Replication Study. These manuscripts are shorter empirical studies motivated by a previously published study. The background and motivation sections will necessarily be shorter compared to research articles as the maximum length is 6,000 words all-inclusive (i.e., abstract, text, tables, figures, references, notes, and appendices intended for publication).
State-of-the-Scholarship Article. These manuscripts are essays that review the extant research on a particular theme or theoretical issue, offering a summary of findings and making critical observations on the research to date. Manuscripts in this category typically fall within the 11,000-word limit.
Critical Commentary. These manuscripts are shorter essays (i.e., non-empirical) motivated by current theory and issues in second and subsequent language acquisition or heritage language acquisition, including methodological issues in research design and issues related to the context of learning. Maximum length is 6,000 words all-inclusive (i.e., abstract, text, tables, figures, references, notes, and appendices intended for publication).
Methods Forum. Recognizing the need to discuss and advance SLA research methods, these manuscripts seek to advance methodological understanding, training, and practices in the field. Submissions can be conceptual or empirical; we also encourage articles introducing novel techniques. All research paradigms, epistemologies, ontologies, and theoretical frameworks relevant to SLA are welcome. The target length is up to 11,000 words although longer manuscripts will be considered with justification.
All manuscripts in all categories are peer reviewed and subject to the same high standards for publication in SSLA. All submissions are double-blind peer reviewed.
Policy on prior publication. When authors submit manuscripts to this journal, these manuscripts should not be under consideration, accepted for publication or in press within a different journal, book or similar entity, unless explicit permission or agreement has been sought from all entities involved. However, deposition of a preprint on the author’s personal website, in an institutional repository, or in a preprint archive shall not be viewed as prior or duplicate publication. Authors should follow the Cambridge University Press Preprint Policy regarding preprint archives and maintaining the version of record.
Format. All SSLA submissions must conform to the requirements of the latest Publication Manual of the American Psychological Association (APA). These requirements include formatting, headings, language use, presentation of data, citations, references, and all other aspects of manuscript preparation. Where we depart from APA on initial submission is that we ask that all figures and tables be embedded directly in place in the manuscript text rather than as separate files. At a minimum, manuscripts should be formatted as follows:
· Double spaced
· Times New Roman size 12 font
· All figures and tables embedded
Abstract/Keywords.
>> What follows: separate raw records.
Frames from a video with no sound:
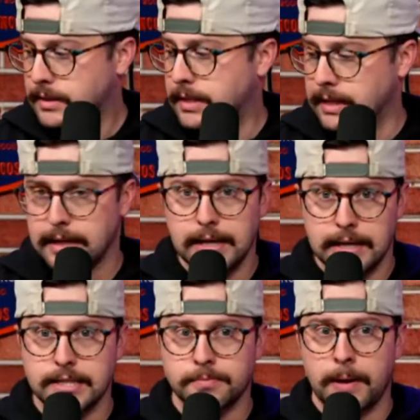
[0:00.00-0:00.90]

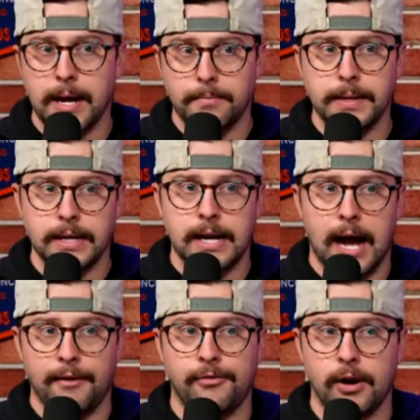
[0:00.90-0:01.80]
this might be a
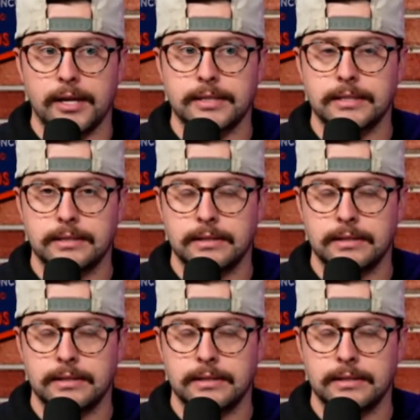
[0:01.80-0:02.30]
guy for us.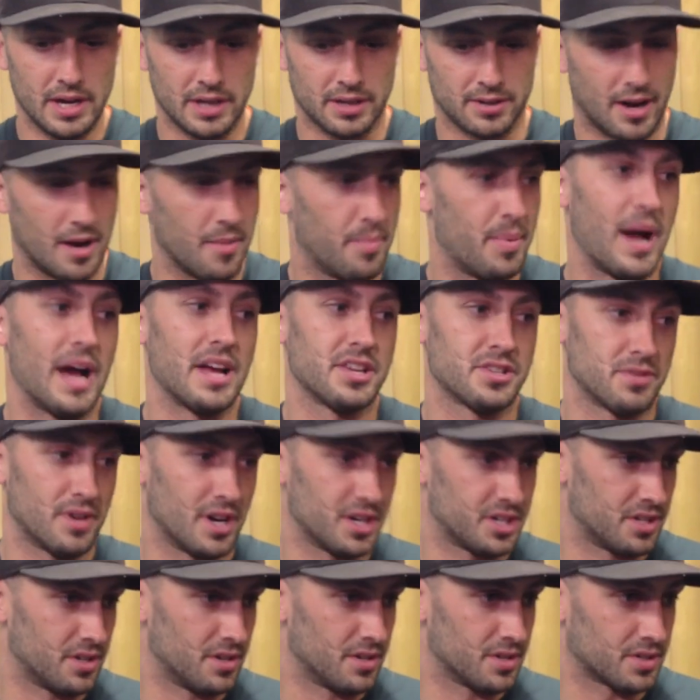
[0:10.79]
Great pass
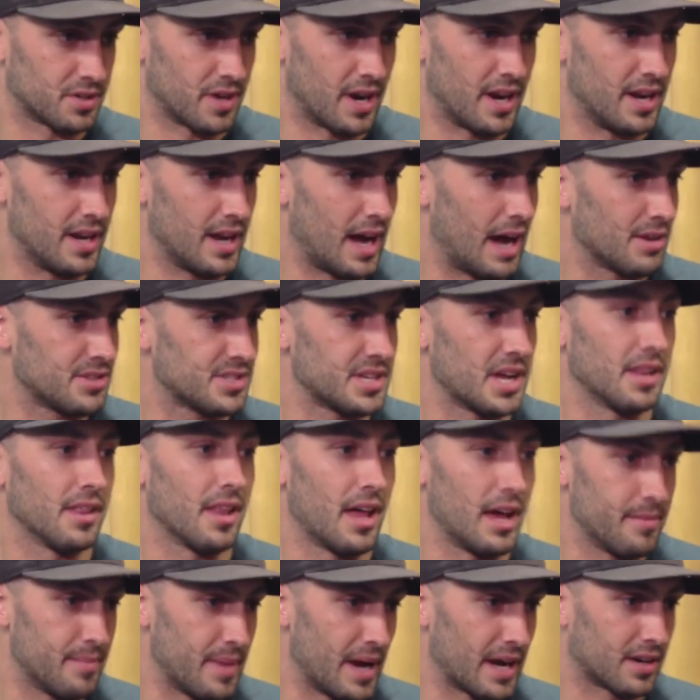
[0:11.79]
rushers, great outside
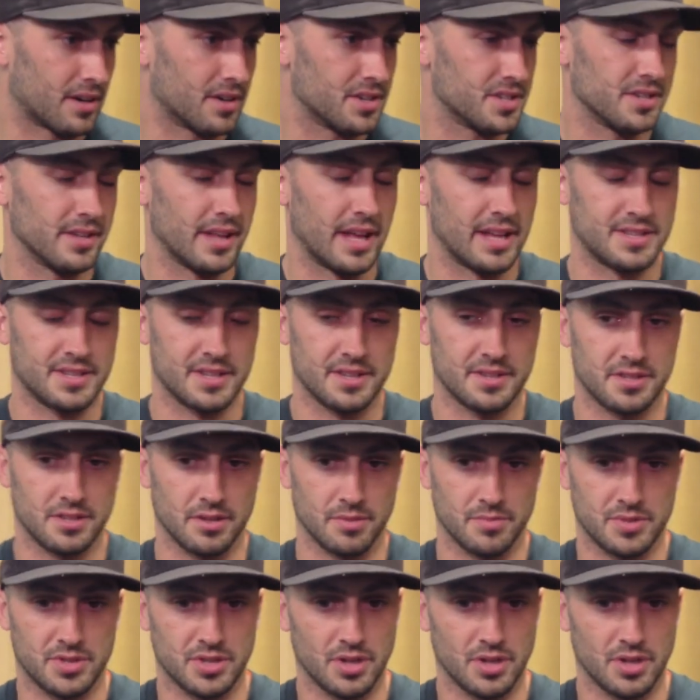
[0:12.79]
linebackers in that system.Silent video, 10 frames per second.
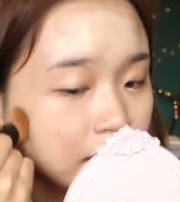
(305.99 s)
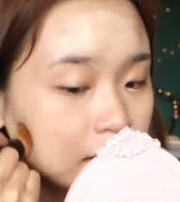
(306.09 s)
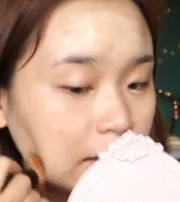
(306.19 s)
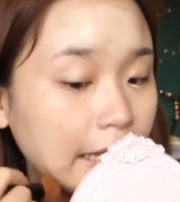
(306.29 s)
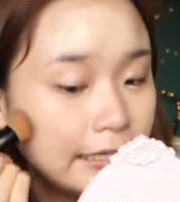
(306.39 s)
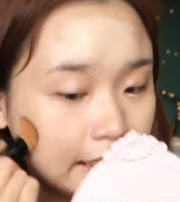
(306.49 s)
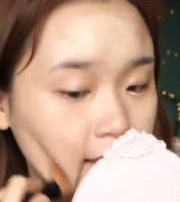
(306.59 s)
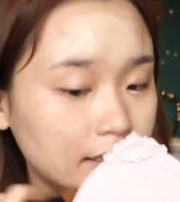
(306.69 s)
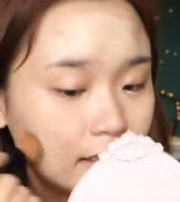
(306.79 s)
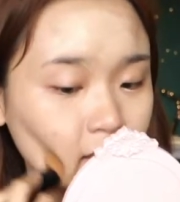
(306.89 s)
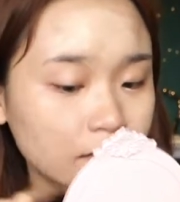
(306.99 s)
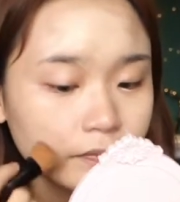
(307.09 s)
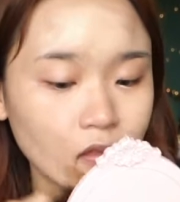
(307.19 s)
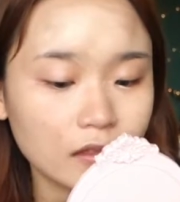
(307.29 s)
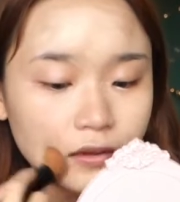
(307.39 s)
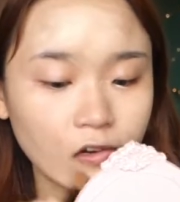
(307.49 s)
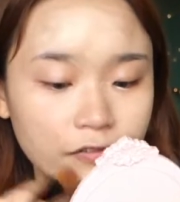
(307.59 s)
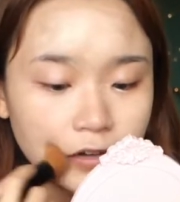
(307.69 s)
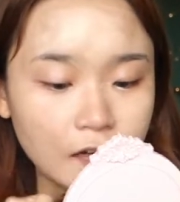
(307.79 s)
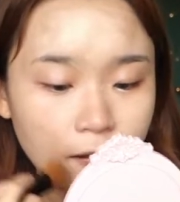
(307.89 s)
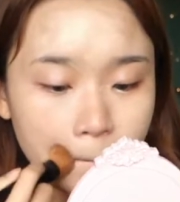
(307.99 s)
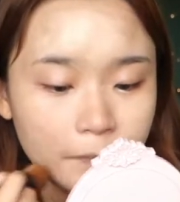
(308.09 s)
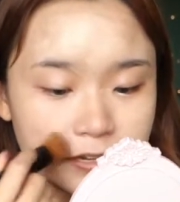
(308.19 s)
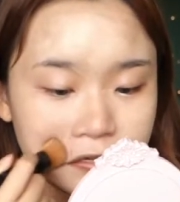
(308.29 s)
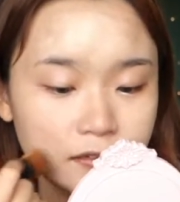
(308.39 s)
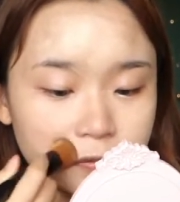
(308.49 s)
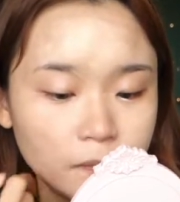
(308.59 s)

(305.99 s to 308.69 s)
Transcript: and is fun still.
A guide to writing an effective abstract/selecting keywords for discovery can be found here.
Blinding. When referring to one’s own previous work, authors should cite their own work as if citing the work of others; the wording should not indicate in any way that the author also authored the previous work. Rather than “In our previous work (Plonsky & Oswald, 2017), we found….”, the reference should say “Plonsky and Oswald (2017) found…" This includes published work as well as work that is in press or in FirstView.
Permissions. If your article contains any material in which you do not own copyright, including figures, charts, tables, photographs or excerpts of text, you must obtain permission from the copyright holder to reuse that material. Guidance on requesting permissions can be found here.
Competing interests declaration in Title Page. All authors must include a competing interests declaration in their title page document (the title page that includes author details). This declaration will be subject to editorial review and may be published in the article. Competing interests are situations that could be perceived to exert an undue influence on the content or publication of an author’s work. They may include, but are not limited to, financial, professional, contractual or personal relationships or situations.
If the manuscript has multiple authors, the author submitting must include competing interest declarations relevant to all contributing authors. Example wording for a declaration is as follows: “Competing interests: Author A is employed at company B. Author C owns shares in company D, is on the Board of company E and is a member of organisation F. Author G has received grants from company H.” If no competing interests exist, the declaration should state “Competing interests: The author(s) declare none”.
Ethics and transparency. Authors should check the journal's publishing ethics policies while preparing their materials.